Data records below:

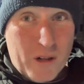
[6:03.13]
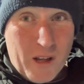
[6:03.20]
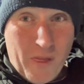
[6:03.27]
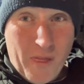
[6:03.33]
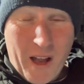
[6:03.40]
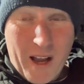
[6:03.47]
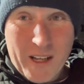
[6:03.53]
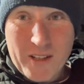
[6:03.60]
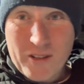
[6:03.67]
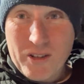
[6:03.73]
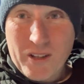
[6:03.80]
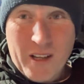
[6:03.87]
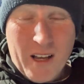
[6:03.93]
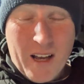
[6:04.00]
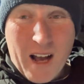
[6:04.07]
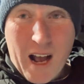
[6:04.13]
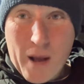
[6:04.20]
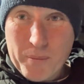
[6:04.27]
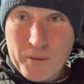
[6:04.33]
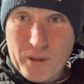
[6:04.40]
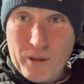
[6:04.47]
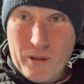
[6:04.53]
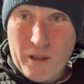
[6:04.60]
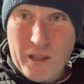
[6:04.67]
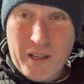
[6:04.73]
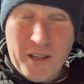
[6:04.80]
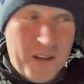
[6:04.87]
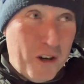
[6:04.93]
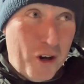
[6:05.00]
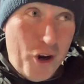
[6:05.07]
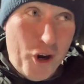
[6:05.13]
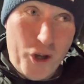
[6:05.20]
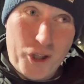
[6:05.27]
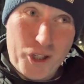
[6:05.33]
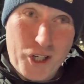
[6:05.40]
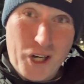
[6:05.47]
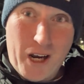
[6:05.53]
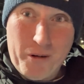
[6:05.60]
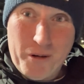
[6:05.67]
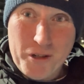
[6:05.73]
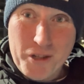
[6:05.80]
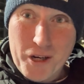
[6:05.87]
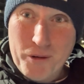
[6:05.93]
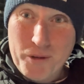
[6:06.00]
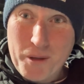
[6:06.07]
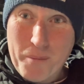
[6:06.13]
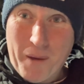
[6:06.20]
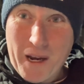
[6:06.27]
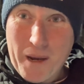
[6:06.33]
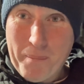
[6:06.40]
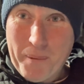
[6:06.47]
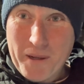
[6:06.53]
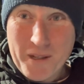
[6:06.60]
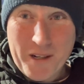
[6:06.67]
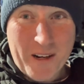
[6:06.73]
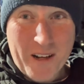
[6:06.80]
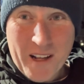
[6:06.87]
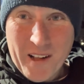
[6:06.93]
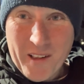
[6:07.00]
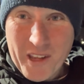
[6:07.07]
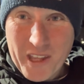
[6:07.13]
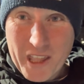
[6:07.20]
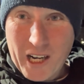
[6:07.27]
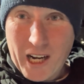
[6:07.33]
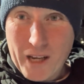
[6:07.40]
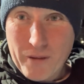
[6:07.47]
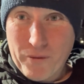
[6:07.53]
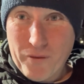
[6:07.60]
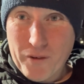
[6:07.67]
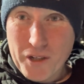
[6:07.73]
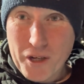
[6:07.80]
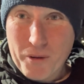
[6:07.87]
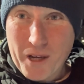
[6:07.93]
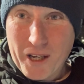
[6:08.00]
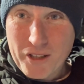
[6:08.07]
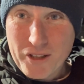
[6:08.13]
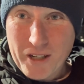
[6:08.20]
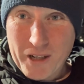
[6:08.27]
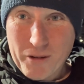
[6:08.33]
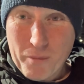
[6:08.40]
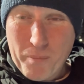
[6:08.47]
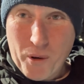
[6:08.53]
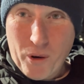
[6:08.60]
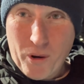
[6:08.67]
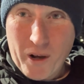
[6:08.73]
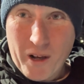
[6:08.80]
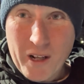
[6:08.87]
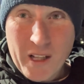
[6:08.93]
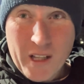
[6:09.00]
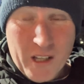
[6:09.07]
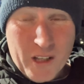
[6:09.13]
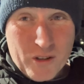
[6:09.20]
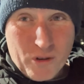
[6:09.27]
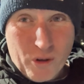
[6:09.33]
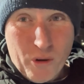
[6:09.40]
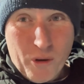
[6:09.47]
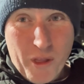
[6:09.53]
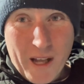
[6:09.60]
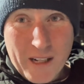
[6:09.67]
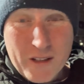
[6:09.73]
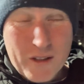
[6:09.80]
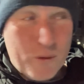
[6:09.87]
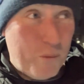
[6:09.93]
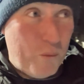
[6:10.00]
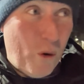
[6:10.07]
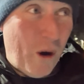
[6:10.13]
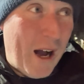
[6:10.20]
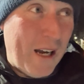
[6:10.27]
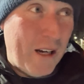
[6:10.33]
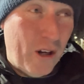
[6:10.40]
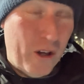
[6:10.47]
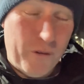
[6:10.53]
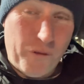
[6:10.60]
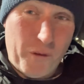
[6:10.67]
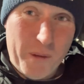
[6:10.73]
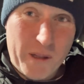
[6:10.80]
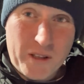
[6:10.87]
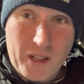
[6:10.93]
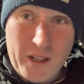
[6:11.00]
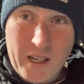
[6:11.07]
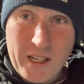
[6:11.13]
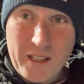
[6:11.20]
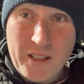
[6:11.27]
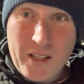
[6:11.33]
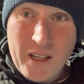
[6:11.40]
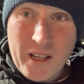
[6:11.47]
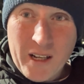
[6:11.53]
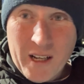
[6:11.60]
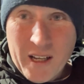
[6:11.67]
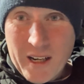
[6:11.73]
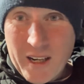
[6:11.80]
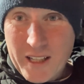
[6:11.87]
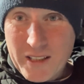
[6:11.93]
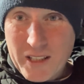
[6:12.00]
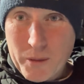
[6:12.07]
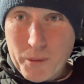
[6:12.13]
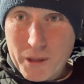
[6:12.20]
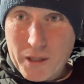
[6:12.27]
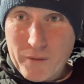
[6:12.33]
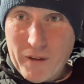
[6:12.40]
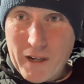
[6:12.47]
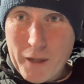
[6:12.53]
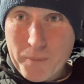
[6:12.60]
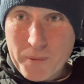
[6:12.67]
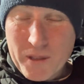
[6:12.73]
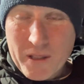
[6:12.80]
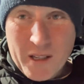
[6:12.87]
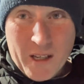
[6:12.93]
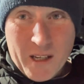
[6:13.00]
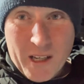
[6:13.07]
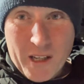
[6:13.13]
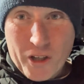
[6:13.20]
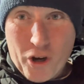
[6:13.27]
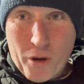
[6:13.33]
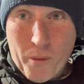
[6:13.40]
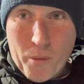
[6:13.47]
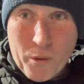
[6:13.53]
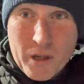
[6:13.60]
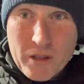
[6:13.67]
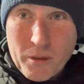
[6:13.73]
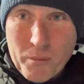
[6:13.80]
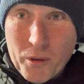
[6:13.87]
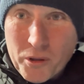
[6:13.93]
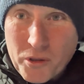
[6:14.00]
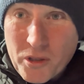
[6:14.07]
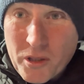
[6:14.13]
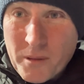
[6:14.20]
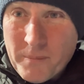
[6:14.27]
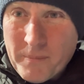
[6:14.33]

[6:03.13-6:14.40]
And that is absolutely earth-shattering news, in my opinion, in the life of a Newcastle United reporter. So that's what I learned from it tonight. Let's see what develops in the coming weeks and months.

End of Data records.

Pictures are to be left out; everything else in the records gets retyped exactly.

[6:03.13]
[6:03.20]
[6:03.27]
[6:03.33]
[6:03.40]
[6:03.47]
[6:03.53]
[6:03.60]
[6:03.67]
[6:03.73]
[6:03.80]
[6:03.87]
[6:03.93]
[6:04.00]
[6:04.07]
[6:04.13]
[6:04.20]
[6:04.27]
[6:04.33]
[6:04.40]
[6:04.47]
[6:04.53]
[6:04.60]
[6:04.67]
[6:04.73]
[6:04.80]
[6:04.87]
[6:04.93]
[6:05.00]
[6:05.07]
[6:05.13]
[6:05.20]
[6:05.27]
[6:05.33]
[6:05.40]
[6:05.47]
[6:05.53]
[6:05.60]
[6:05.67]
[6:05.73]
[6:05.80]
[6:05.87]
[6:05.93]
[6:06.00]
[6:06.07]
[6:06.13]
[6:06.20]
[6:06.27]
[6:06.33]
[6:06.40]
[6:06.47]
[6:06.53]
[6:06.60]
[6:06.67]
[6:06.73]
[6:06.80]
[6:06.87]
[6:06.93]
[6:07.00]
[6:07.07]
[6:07.13]
[6:07.20]
[6:07.27]
[6:07.33]
[6:07.40]
[6:07.47]
[6:07.53]
[6:07.60]
[6:07.67]
[6:07.73]
[6:07.80]
[6:07.87]
[6:07.93]
[6:08.00]
[6:08.07]
[6:08.13]
[6:08.20]
[6:08.27]
[6:08.33]
[6:08.40]
[6:08.47]
[6:08.53]
[6:08.60]
[6:08.67]
[6:08.73]
[6:08.80]
[6:08.87]
[6:08.93]
[6:09.00]
[6:09.07]
[6:09.13]
[6:09.20]
[6:09.27]
[6:09.33]
[6:09.40]
[6:09.47]
[6:09.53]
[6:09.60]
[6:09.67]
[6:09.73]
[6:09.80]
[6:09.87]
[6:09.93]
[6:10.00]
[6:10.07]
[6:10.13]
[6:10.20]
[6:10.27]
[6:10.33]
[6:10.40]
[6:10.47]
[6:10.53]
[6:10.60]
[6:10.67]
[6:10.73]
[6:10.80]
[6:10.87]
[6:10.93]
[6:11.00]
[6:11.07]
[6:11.13]
[6:11.20]
[6:11.27]
[6:11.33]
[6:11.40]
[6:11.47]
[6:11.53]
[6:11.60]
[6:11.67]
[6:11.73]
[6:11.80]
[6:11.87]
[6:11.93]
[6:12.00]
[6:12.07]
[6:12.13]
[6:12.20]
[6:12.27]
[6:12.33]
[6:12.40]
[6:12.47]
[6:12.53]
[6:12.60]
[6:12.67]
[6:12.73]
[6:12.80]
[6:12.87]
[6:12.93]
[6:13.00]
[6:13.07]
[6:13.13]
[6:13.20]
[6:13.27]
[6:13.33]
[6:13.40]
[6:13.47]
[6:13.53]
[6:13.60]
[6:13.67]
[6:13.73]
[6:13.80]
[6:13.87]
[6:13.93]
[6:14.00]
[6:14.07]
[6:14.13]
[6:14.20]
[6:14.27]
[6:14.33]

[6:03.13-6:14.40]
And that is absolutely earth-shattering news, in my opinion, in the life of a Newcastle United reporter. So that's what I learned from it tonight. Let's see what develops in the coming weeks and months.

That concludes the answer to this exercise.